Collected data:
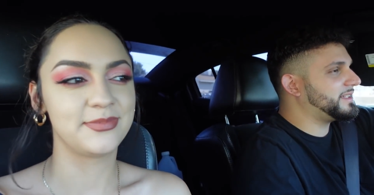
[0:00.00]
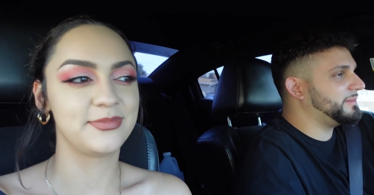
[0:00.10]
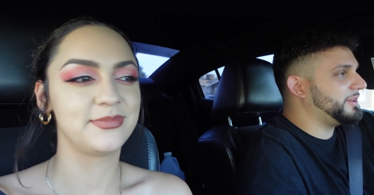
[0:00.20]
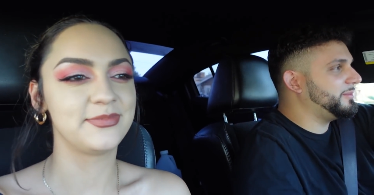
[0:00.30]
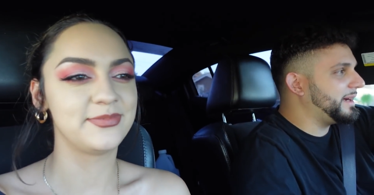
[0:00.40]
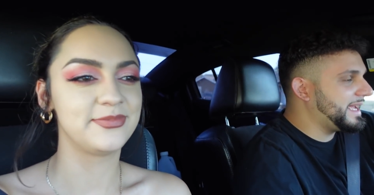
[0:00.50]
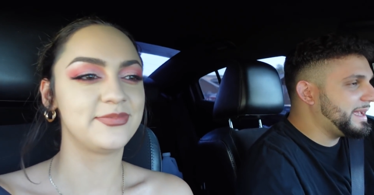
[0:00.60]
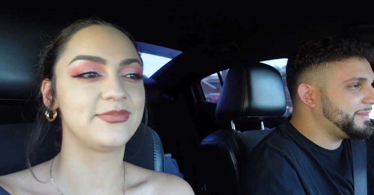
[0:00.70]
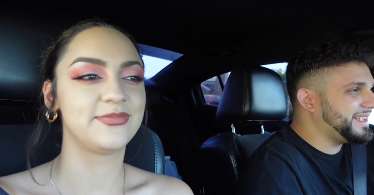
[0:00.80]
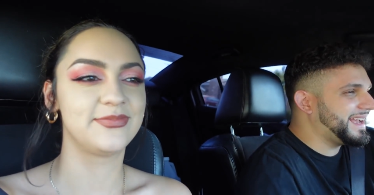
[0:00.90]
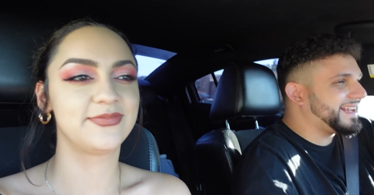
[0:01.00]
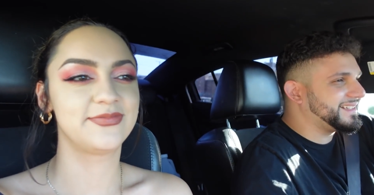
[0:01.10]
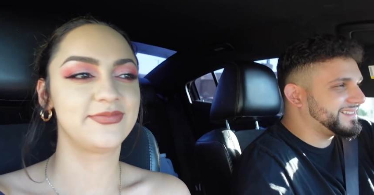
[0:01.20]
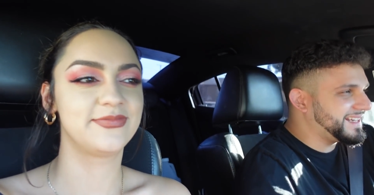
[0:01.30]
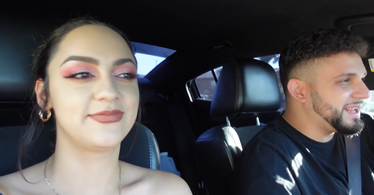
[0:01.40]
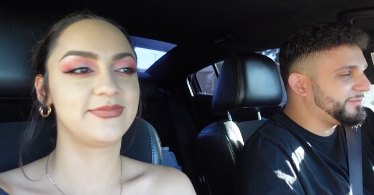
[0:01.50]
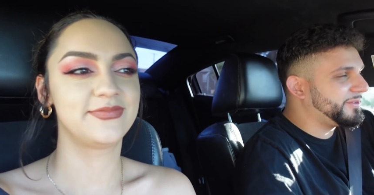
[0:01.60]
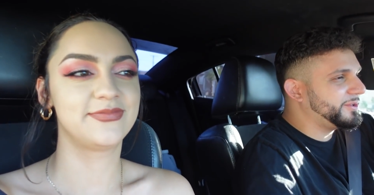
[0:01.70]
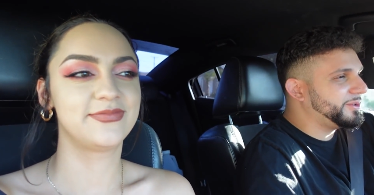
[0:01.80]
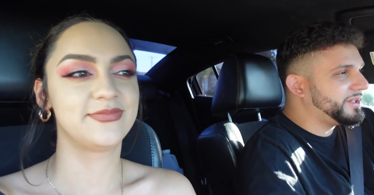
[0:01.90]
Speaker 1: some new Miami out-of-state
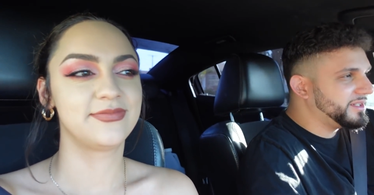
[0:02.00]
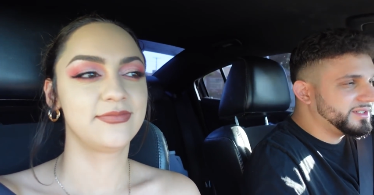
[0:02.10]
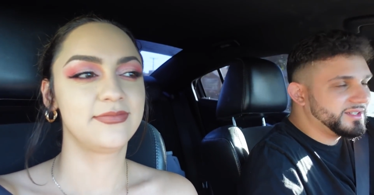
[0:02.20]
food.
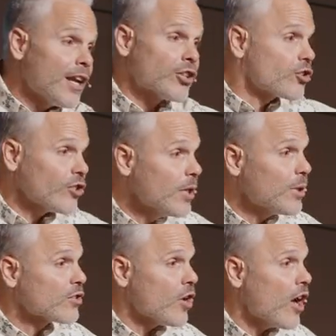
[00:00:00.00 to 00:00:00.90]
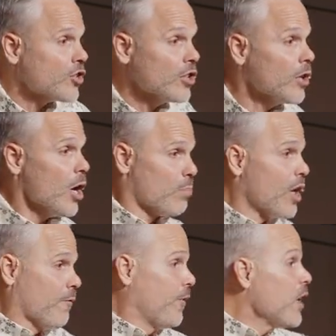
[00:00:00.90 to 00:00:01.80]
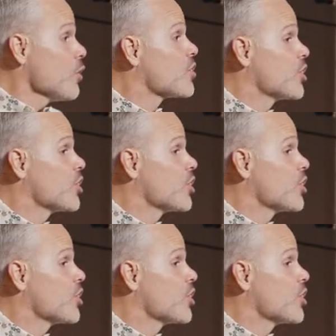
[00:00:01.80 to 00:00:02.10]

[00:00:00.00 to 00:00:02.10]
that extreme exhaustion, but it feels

- [EXERCISE REQUIREMENTS]
Word for word, set down each record shown above, omitting the pictures.

- [RESULT BELOW]
[0:00.00]
[0:00.10]
[0:00.20]
[0:00.30]
[0:00.40]
[0:00.50]
[0:00.60]
[0:00.70]
[0:00.80]
[0:00.90]
[0:01.00]
[0:01.10]
[0:01.20]
[0:01.30]
[0:01.40]
[0:01.50]
[0:01.60]
[0:01.70]
[0:01.80]
[0:01.90]
Speaker 1: some new Miami out-of-state
[0:02.00]
[0:02.10]
[0:02.20]
food.
[00:00:00.00 to 00:00:00.90]
[00:00:00.90 to 00:00:01.80]
[00:00:01.80 to 00:00:02.10]

[00:00:00.00 to 00:00:02.10]
that extreme exhaustion, but it feels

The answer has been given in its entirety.